The banking industry has witnessed many ups and downs over the years.
Whether it is the depression after World War 2 or the burst of the dot com
bubble, the banking industry’s performance can define the future of a country.
The history of the banking industry is rich with watershed moments. Over
the years, banks came up with innovative approaches to deal with the recession,
increasing debts, and long-term investments. They have become quite proactive
and trying to challenge long-held assumptions, aiming to transform the industry
as we know it. The acceptance and inclination toward digitization play a major
role in changing the banking industry.
During the Covid-19 pandemic, the banking industry was the first who
actively be involved in the management of the pandemic.

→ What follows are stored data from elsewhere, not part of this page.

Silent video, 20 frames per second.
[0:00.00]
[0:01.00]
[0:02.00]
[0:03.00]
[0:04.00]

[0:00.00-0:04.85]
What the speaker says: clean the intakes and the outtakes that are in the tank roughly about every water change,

For instance, serving
the clients first regarding offering to finance relieves to patient or
patient’s family members while keeping the social distance and offering
services digitally. On the other hand, some banks in China and Korea requested
lenders to decontaminate the physical banknotes and quarantine them for two
weeks. Even the Armenia banking industry reviewed the terms of loans during the
pandemic to keep the sector alive during such unprecedented times.
Over the years, the banking industry has changed drastically. According
to Allied Market Research, the Armenia banking market is expected to reach $996 million by 2026,
growing at a CAGR of 8.5% from 2019 to 2026. The integration of major
technologies has been taking over financial services. Digital banking has a huge
impact on the sector.
For instance, Google has partnered with Citigroup on checking accounts
and Facebook launched a digital currency, Libra. These are a few examples of how
the finance sector is on the verge of transformation. In the future, the
banking sector will be driven by advanced technologies to cater to tech-savvy
customers.
Furthermore, governments and the private sector have encouraged the
inclination toward online banking. The increase in digital banking traffic has
forced companies to upgrade their systems and meet demands. The Covid-19
pandemic and sudden worldwide adoption of remote working have increased
reliance on online banking and telephone banking.

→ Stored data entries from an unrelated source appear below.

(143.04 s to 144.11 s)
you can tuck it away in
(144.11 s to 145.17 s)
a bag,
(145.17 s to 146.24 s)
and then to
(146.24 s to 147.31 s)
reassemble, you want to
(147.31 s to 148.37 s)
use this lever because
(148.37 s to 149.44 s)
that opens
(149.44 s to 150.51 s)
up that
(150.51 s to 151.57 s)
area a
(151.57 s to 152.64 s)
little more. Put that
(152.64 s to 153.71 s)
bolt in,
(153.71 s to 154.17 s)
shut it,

Having said that, investment in the financial sector has increased
recently. While some believe that crises such as the pandemic are the worst
period for investment, the reality is quite controversial. Experts believe that
there is no good time for investing in the market. The penetration of
smartphones and other technologies has enabled users to start investing with as
little as $5. Within seconds, customers can invest and have plenty of options such
as Stock market, mutual funds, investment bonds, saving accounts, and others.

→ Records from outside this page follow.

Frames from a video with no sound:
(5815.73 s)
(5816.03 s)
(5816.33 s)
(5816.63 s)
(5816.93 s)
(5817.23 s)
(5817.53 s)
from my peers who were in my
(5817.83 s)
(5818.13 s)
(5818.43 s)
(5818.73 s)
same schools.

So, what will be the future of the banking industry? In one word-
digital. The inclination toward going cashless will increase in the future.
Cashless transactions mean lower crime rates, low healthcare issues such as the
spreading of diseases through contact, and quick transactions. Moreover, banks
and FinTech companies offer affordable and faster services to increase the use
of online banking and make it more accessible.
The banking industry is changing drastically. Due to the penetration of
advanced technologies and increasing demand for digital banking from consumers,
the banking industry will witness a major transformation in the coming years.